マルチモーダル生成AI
マルチモーダル生成AIは、テキスト、画像、音声、動画など、複数種類の情報を入力または出力として扱えるAIです。モダリティとは情報の形式を意味します。テキストだけでなく、画像を読み取って説明する、音声を理解して応答する、テキストから画像を生成する、といった応用があります。
正解の理由
選択肢1は、テキスト、画像、音声など複数種類の情報を扱える生成AIと説明しています。これはマルチモーダルの定義に合っています。近年の基盤モデルでは、複数モダリティを統合して扱うことで、より自然な対話や高度な情報処理が可能になっています。
他の選択肢の評価
- 選択肢2は単一の数値だけを返すAIの説明です。複数モダリティを扱うという特徴と逆です。
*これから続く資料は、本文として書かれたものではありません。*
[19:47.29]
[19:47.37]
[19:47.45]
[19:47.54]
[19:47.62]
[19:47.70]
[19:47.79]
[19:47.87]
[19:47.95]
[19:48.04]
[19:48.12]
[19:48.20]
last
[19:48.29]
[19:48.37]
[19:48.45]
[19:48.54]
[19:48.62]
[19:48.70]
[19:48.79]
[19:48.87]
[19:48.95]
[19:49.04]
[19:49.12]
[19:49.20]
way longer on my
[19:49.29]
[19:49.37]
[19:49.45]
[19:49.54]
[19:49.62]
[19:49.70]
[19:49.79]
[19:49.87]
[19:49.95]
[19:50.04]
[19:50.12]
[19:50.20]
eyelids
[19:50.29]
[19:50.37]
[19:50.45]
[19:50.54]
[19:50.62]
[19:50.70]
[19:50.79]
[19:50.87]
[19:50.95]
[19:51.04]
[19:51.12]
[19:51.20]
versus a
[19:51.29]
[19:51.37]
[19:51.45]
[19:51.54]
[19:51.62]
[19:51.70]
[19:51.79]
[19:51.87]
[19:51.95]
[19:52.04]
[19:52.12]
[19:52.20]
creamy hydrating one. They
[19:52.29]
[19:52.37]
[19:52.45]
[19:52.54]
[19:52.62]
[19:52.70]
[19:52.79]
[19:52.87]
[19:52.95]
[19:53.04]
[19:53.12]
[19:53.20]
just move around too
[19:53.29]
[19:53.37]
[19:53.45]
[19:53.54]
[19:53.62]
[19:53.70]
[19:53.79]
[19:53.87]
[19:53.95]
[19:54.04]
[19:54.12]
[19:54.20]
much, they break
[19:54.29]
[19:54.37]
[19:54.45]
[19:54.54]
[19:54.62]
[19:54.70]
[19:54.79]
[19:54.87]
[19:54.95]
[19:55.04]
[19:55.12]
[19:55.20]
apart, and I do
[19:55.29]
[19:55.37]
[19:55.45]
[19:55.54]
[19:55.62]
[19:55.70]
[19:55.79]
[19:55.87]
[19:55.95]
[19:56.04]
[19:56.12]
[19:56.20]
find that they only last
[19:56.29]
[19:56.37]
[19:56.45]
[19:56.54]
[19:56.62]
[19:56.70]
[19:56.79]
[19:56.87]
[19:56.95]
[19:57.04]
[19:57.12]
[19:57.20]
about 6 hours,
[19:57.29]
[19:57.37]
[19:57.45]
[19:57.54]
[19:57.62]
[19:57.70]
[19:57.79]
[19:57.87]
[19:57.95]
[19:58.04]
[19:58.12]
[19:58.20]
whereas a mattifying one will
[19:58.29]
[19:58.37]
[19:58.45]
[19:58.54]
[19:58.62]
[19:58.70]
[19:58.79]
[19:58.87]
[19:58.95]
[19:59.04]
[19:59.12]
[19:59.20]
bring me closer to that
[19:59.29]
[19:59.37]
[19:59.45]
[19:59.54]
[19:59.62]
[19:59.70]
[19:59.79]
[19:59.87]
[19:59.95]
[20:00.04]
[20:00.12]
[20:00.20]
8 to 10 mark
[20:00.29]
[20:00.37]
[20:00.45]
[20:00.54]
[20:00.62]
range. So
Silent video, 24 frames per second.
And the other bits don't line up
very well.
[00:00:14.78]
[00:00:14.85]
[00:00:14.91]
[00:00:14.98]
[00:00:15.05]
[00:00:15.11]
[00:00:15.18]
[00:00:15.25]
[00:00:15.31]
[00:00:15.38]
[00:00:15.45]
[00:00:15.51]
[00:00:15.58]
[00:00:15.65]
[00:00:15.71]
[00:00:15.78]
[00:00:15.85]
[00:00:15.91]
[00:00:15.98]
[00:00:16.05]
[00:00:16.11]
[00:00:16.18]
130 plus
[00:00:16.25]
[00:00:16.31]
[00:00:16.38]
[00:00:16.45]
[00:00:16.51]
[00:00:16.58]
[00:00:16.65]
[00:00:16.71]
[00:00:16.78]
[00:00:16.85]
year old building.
- 選択肢3は表計算ソフト専用マクロの説明であり、生成AIの一般的な概念ではありません。
- 選択肢4は画像を削除する処理で、画像を理解・生成するマルチモーダルAIとは異なります。
G検定向けポイント
- テキストから画像: text-to-image。
- 画像から説明文: image captioning。
- 画像を見て質問に答える: visual question answering。
- 音声認識や音声対話もマルチモーダル応用に含まれます。
実務では、入力できるデータの種類が増えるほど利便性は高まりますが、個人情報、顔画像、音声、著作物などの取り扱いリスクも増えます。技術面とガバナンス面を合わせて考える必要があります。
試験対策の確認
生成AI・LLMの論点では、便利さだけでなく、制約とリスクを同時に押さえることが重要です。プロンプト、RAG、ファインチューニング、トークン、コンテキスト、権利・機密情報の各用語は相互に関連します。実務では、モデルの出力をそのまま正解とみなさず、根拠確認、アクセス制御、ログ管理、人間によるレビューを組み合わせて安全に運用します。
追加の確認観点
生成AI・LLMの問題では、技術用語を単独で覚えるより、入力、検索、生成、検証、運用管理の流れに置いて理解することが重要です。トークンやコンテキストは制約、プロンプトは制御、RAGは外部知識の参照、ファインチューニングは振る舞いの調整、ガバナンスは安全な利用のための仕組みです。実務では、出力が自然でも根拠が正しいとは限らず、機密情報や著作権のリスクも残ります。G検定では、便利な応用例と同時に、限界、確認手順、人間のレビューが必要な場面を押さえてください。